- Directed by: Ernesto Cortázar
- Written by: Ernesto Cortázar
- Produced by: Luis Manrique
- Starring: Meche Barba Fernando Fernández Freddy Fernández
- Cinematography: Jack Draper
- Music by: Manuel Esperón
- Distributed by: Producciones Luis Manrique
- Release date: May 4, 1950 (México);
- Running time: 103 minutes
- Country: Mexico
- Language: Spanish

= Amor de la calle =

Amor de la calle (Love Street) is a 1950 Mexican drama film directed by Ernesto Cortazar and starring Meche Barba and Fernando Fernández.

==Plot==
El Pichi (Freddy Fernández) and other street children collect a ticket that has fallen from Fernando El Calavera (Fernando Fernández), which prevents stop them and offers them a job in his place of tortas in the neighborhood of La Lagunilla Market in Mexico City. Fernando knows Queta (Meche Barba), the sister of El Pichi, and both are attracted. This will lead to Fernando namely the hardness of life of people in the suburbs.

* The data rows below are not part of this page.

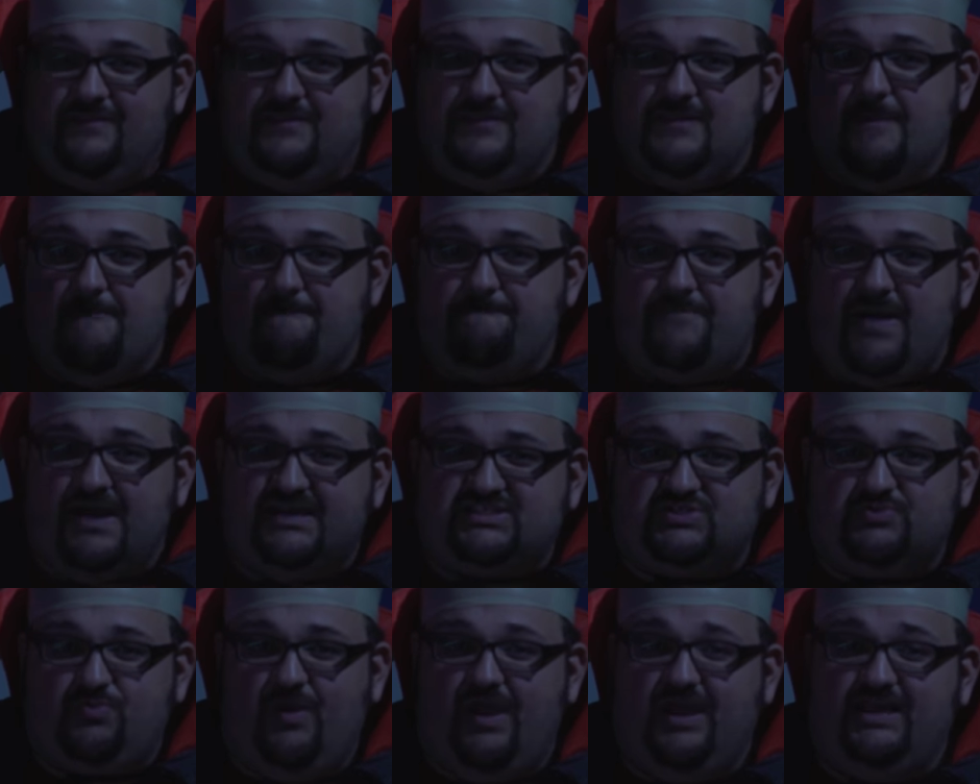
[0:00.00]
The
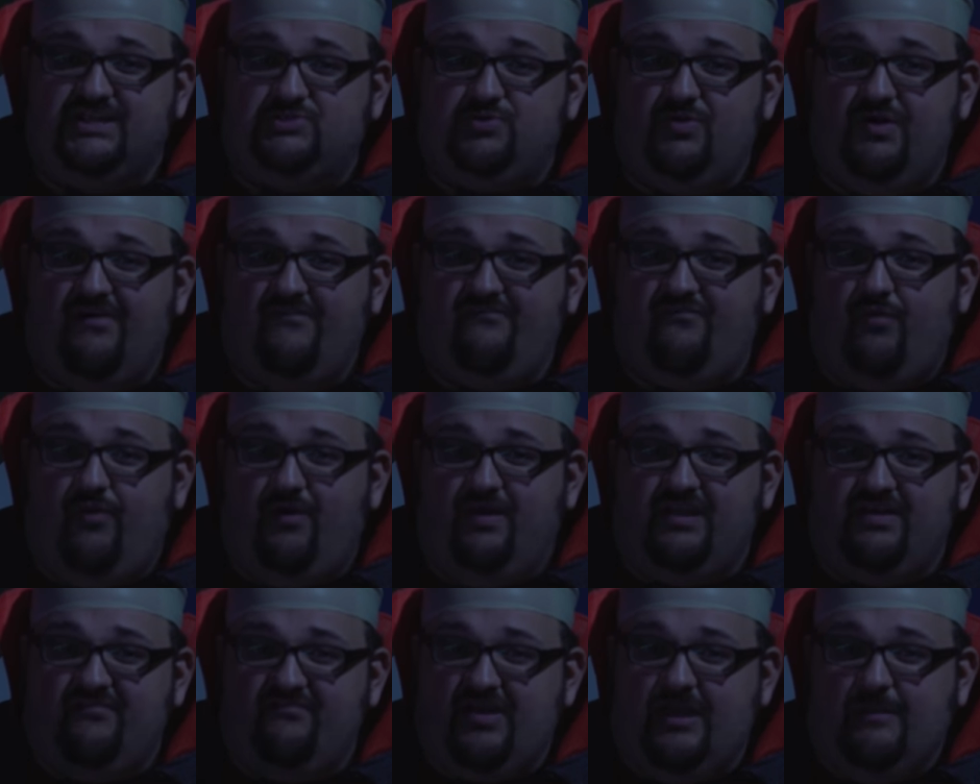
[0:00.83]
best way to
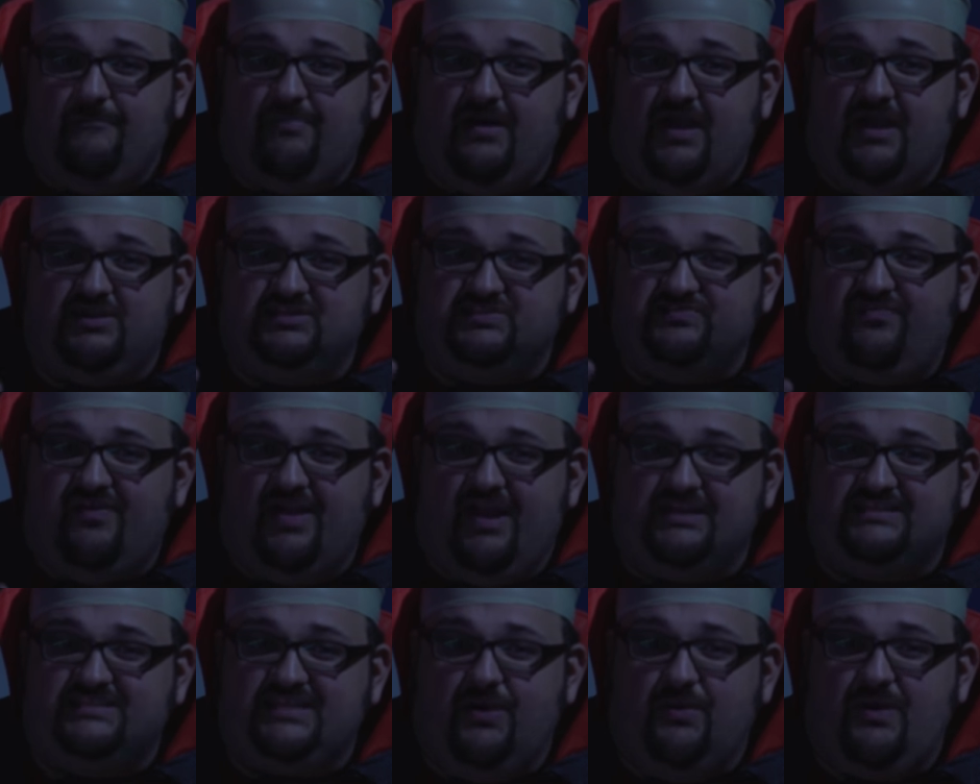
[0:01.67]
avoid a vampire's
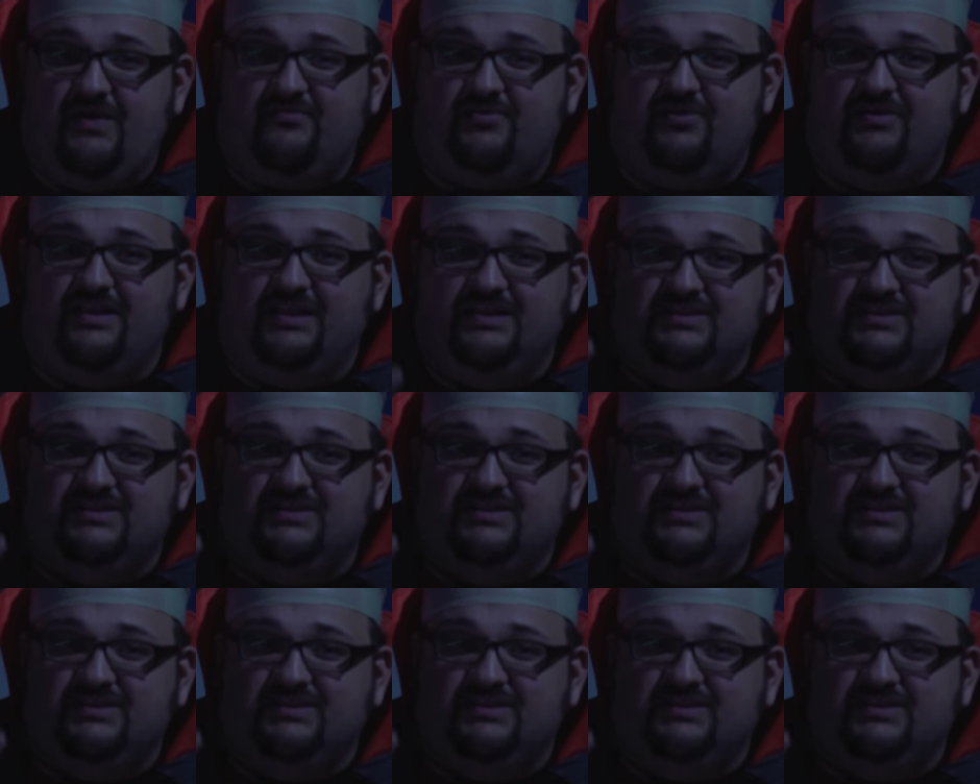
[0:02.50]
fangs, however,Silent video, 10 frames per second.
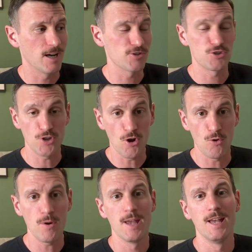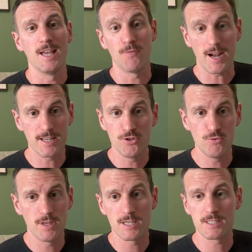So if I can do
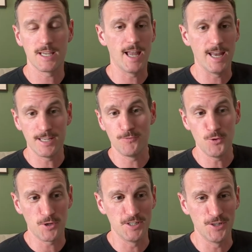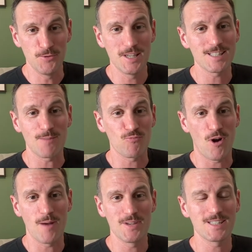this, any of you can do this, I
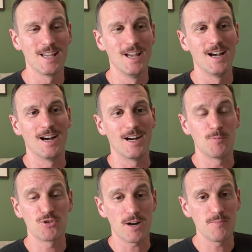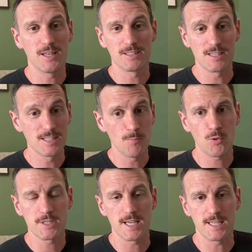promise. I'm gonna try to make it as simple
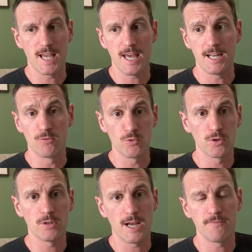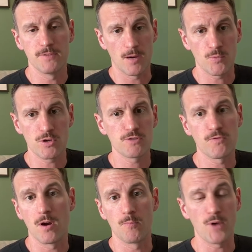as I can in real life numbers
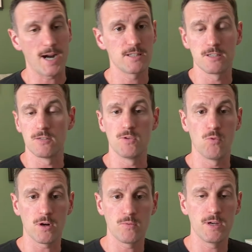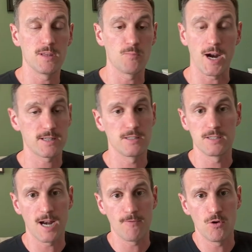from practices that we work with and practices
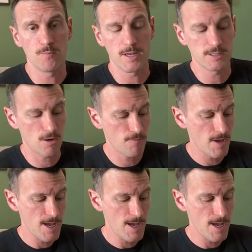that I've owned myself.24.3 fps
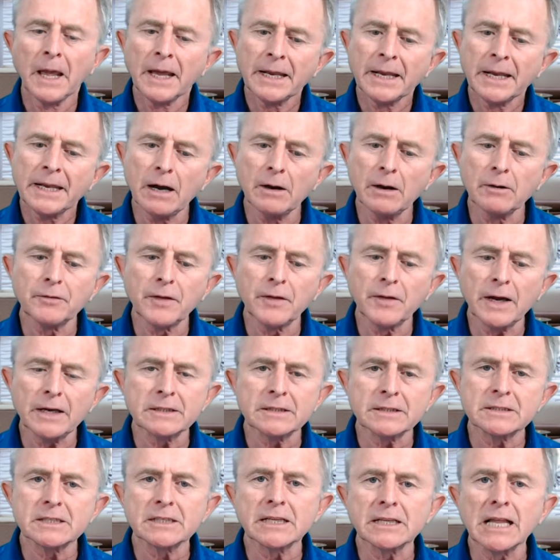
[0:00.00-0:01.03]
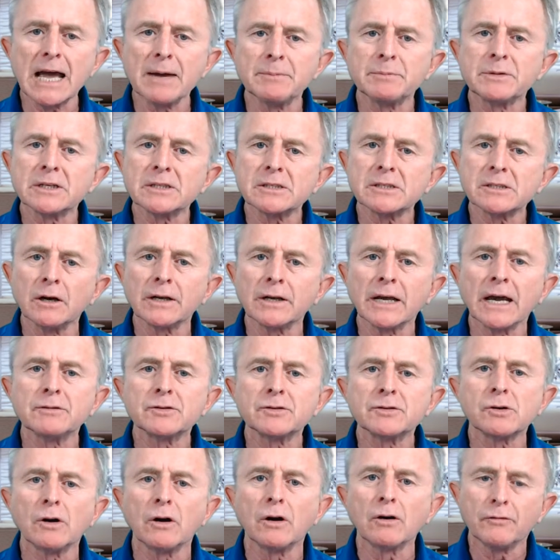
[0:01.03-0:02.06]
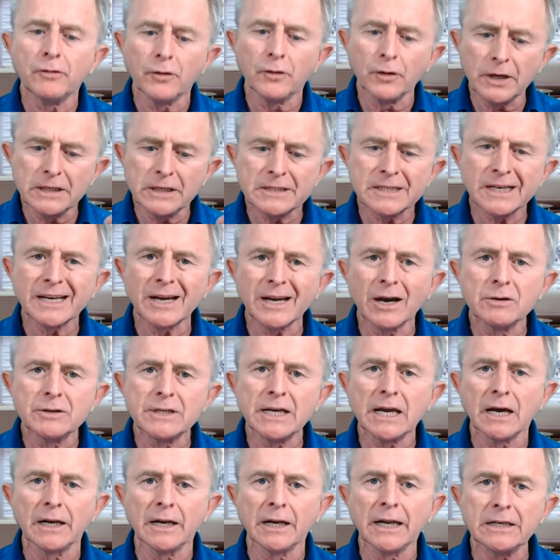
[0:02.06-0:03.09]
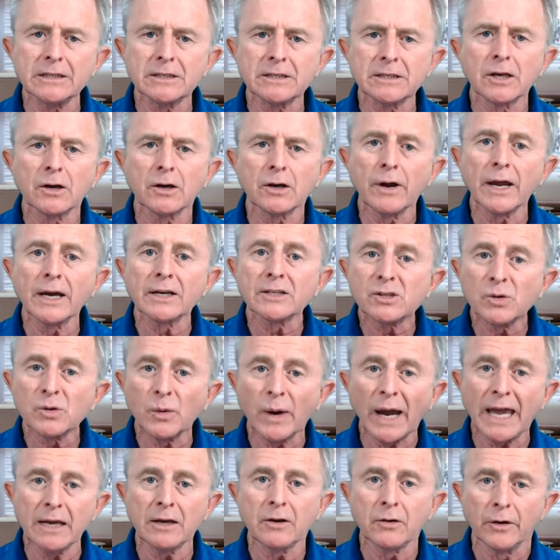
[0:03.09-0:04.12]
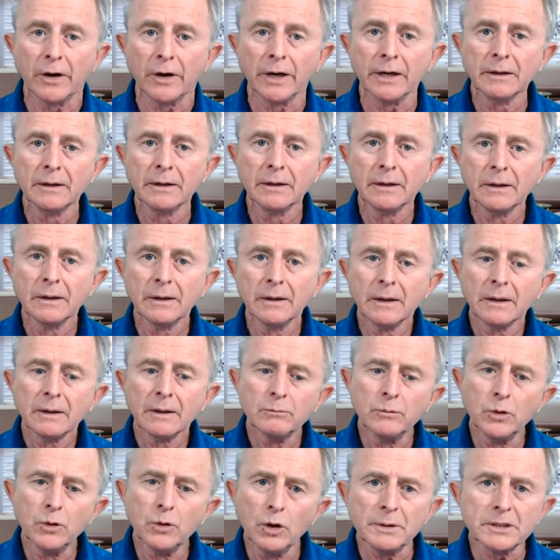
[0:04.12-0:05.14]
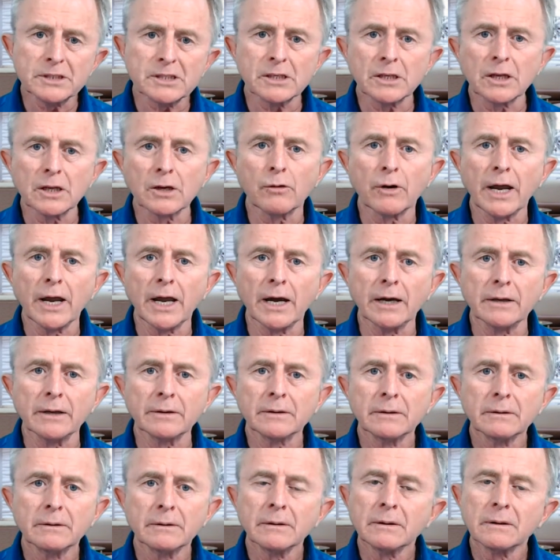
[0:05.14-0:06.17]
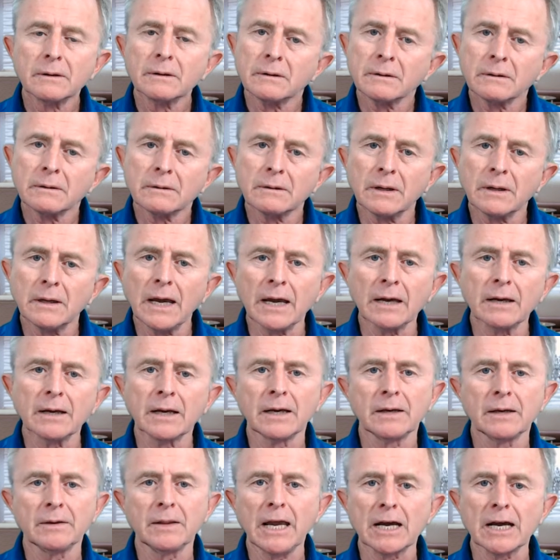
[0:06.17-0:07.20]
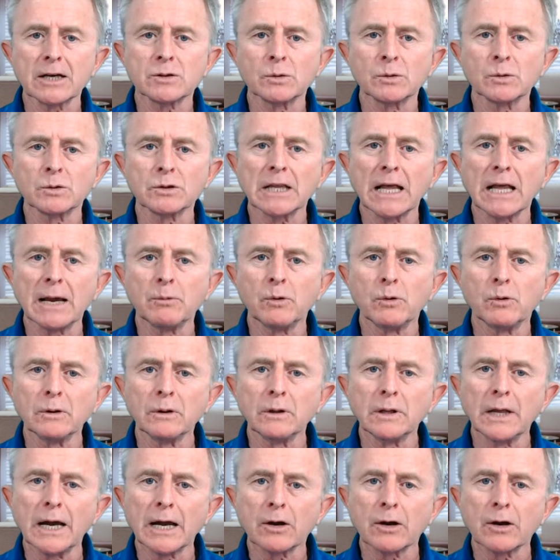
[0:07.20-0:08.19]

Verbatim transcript: Now, if that slab does not have strong footings that go down into the ground to anchor it, movements in the ground, the actual slab will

Queta have to fight against the fate, which forces her to work in a cabaret with the nickname of Cariño.

==Cast==
- Meche Barba as Queta / Cariño
- Fernando Fernández as Fernando El Calavera
- Freddy Fernández) as El Pichi
- Esther Luquín as Mona
- Los Panchos
- Toña la Negra

==Reviews==
With great images of American cinematographer Jack Draper, Manuel Esperon songs and musical interventions of Los Panchos and Tona la Negra, Meche Barba gets a great job on Amor de la calle, with Fernando Fernández to restart a long period as her film partner. The success of the film, led to a sequel filmed the same year: Si fuera una cualquiera (If I Were a Any), also directed by Cortázar.